From: Brent Hilpert <hilpert_at_cs.ubc.ca>
Date: Wed Jun 30 04:26:51 2004

Tony Duell wrote:
> True story (although I am ashamed to admit it). I was sorting out a
> Commodore 8250LP (slimline model, double sided drives). And I could not
> get a reliable read signal.
>
> I checked all the components in the head amplifier, the head switching
> diodes, the head select signals, and so on. I then remembered to clean
> the heads. Worked fine after that...
>
> -tony


I've had an inclination for some time to start a thread along these lines: tales told at one's own expense. Of course, one can't make such a suggestion unless one is willing to put up one's own tale. So here's one at mine (I'm willing to follow up with another if this catches on at all):

Back around 1981/2 when the CompSci department here was much smaller, I filled in occasionally to do some hardware repair and support when I'd had enough of sitting and doodling with little green characters on a screen (aka: programming). Our TI-990 [1] - being used for OS development - needed some new boot PROMs burned but the PROM burner was being flaky, burning erratic bit patterns and such.

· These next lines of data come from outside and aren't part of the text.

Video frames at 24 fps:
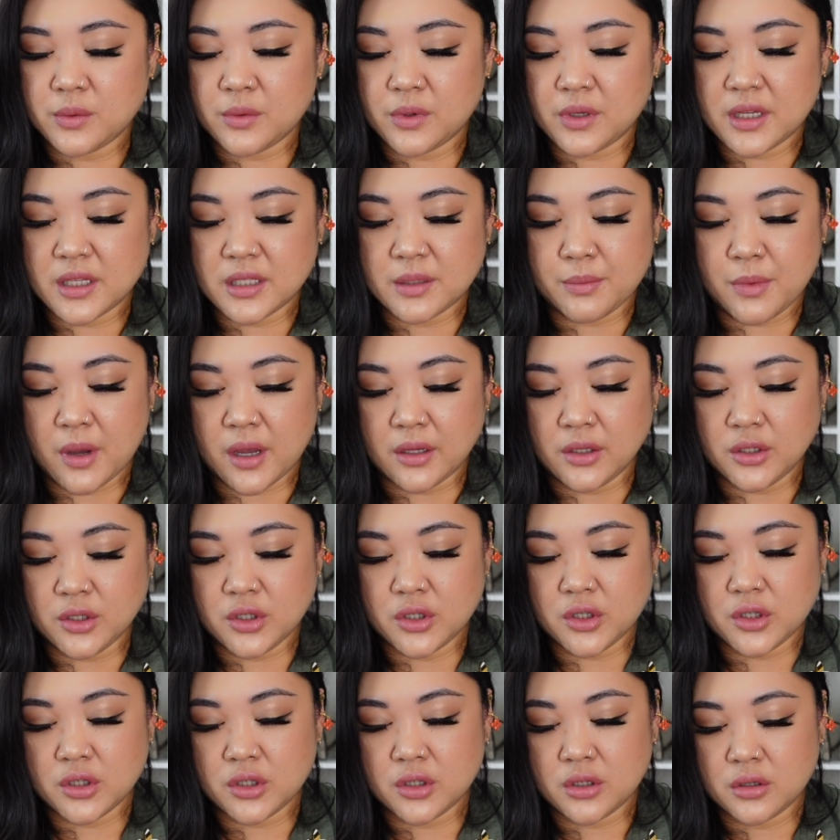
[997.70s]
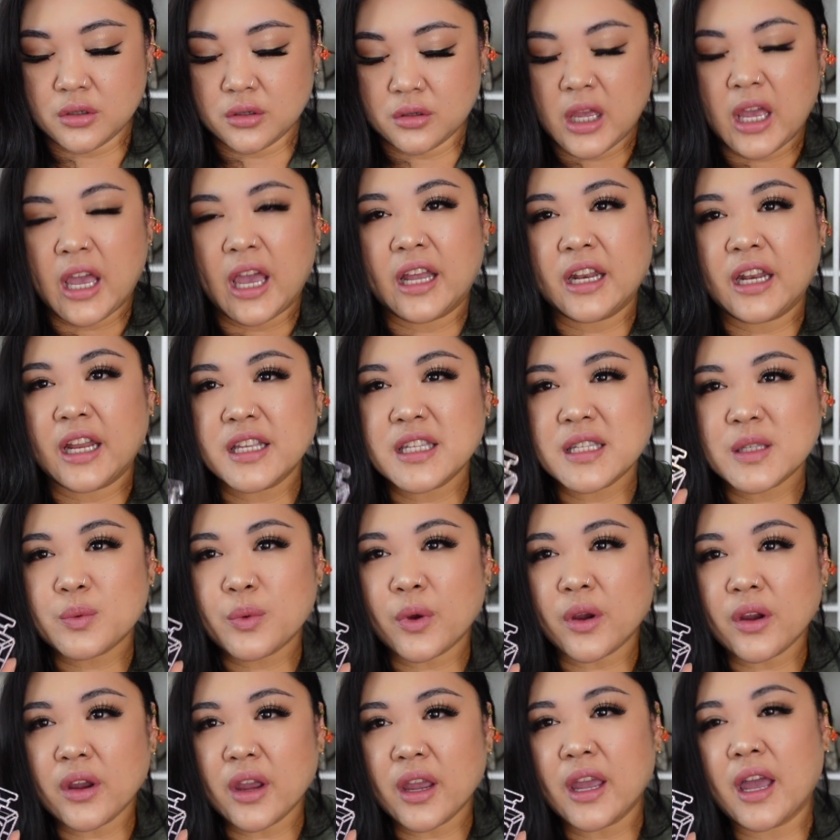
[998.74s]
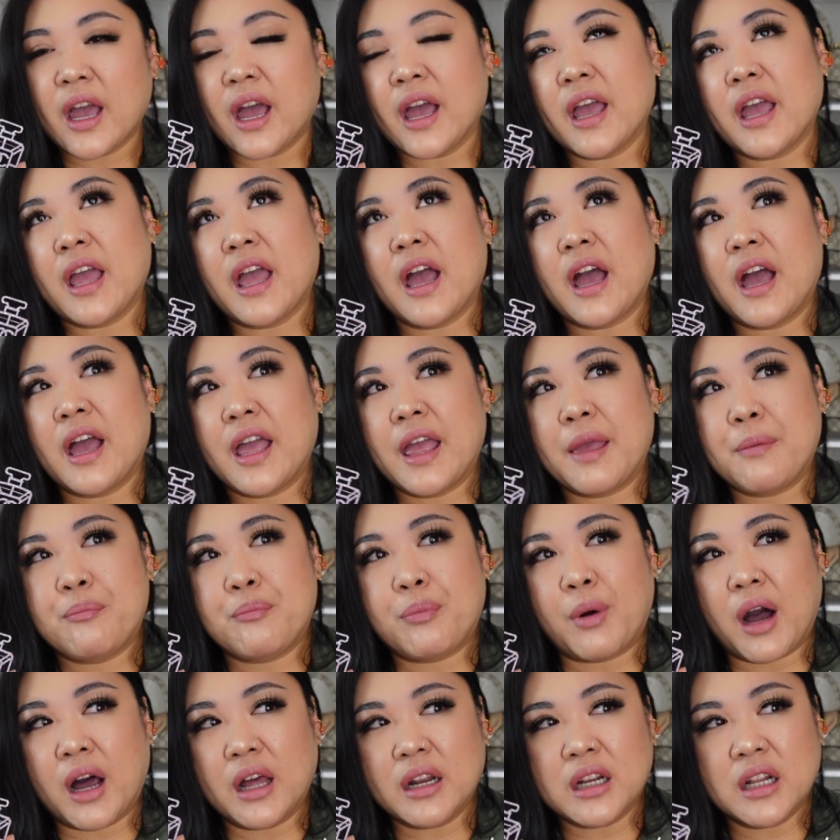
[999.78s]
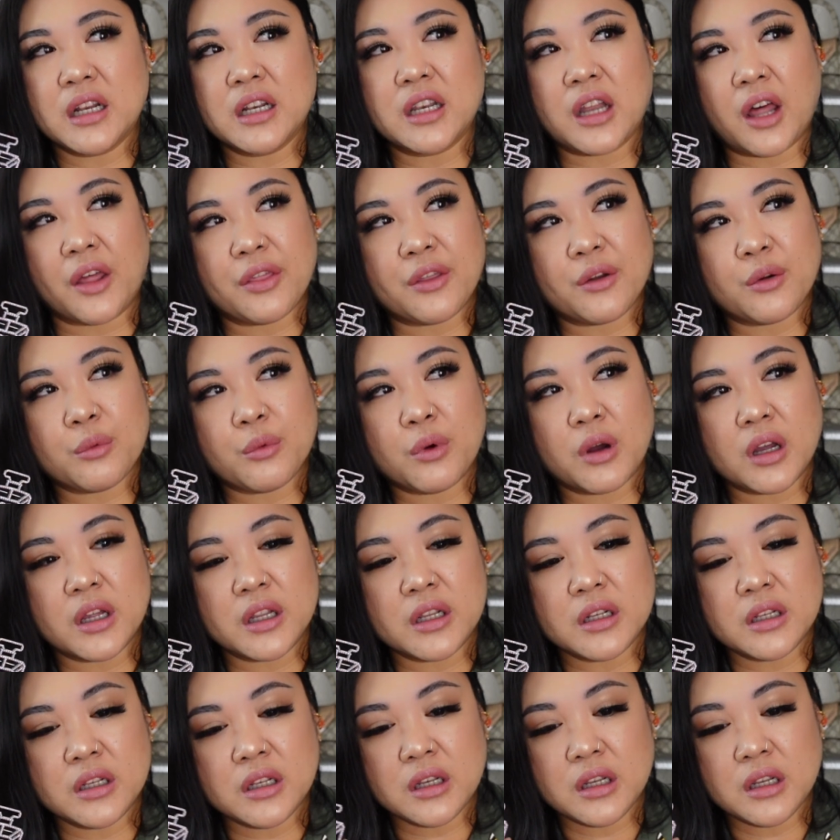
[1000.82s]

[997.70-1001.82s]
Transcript: one as much. And I swear I bought another one.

I decided to tackle this and proceeded to haul out our newly-acquired sophisticated multi-channel logic analyser, an oscilloscope, a DVM, arranged it all around the rack-mount computer and prom burner with it's guts hanging out, pulled a terminal over so I could control the burner via the computer, connected up multitudes of probes and pods, sat myself in the middle of it all and started turning knobs, flipping switches, and bringing up pretty traces on all the screens.

I looked like a real rocket scientist, surrounded on three sides by all this hi-tech equipment ... but I wasn't getting anywhere. I decided to take a break and go for lunch.

When I returned, the other hardware guy informed me the PROM burner was fixed.
He had taken a screwdriver and made a minor tweak to the 5 volt logic supply level.

(I was going to do that ... really I was...)

[1] As much as I recall, I still think the -990 was a rather neat machine architecture, the stack-based work-space registers making for simple process switching and nice compiler code generation. Some RISC characteristics way before RISC.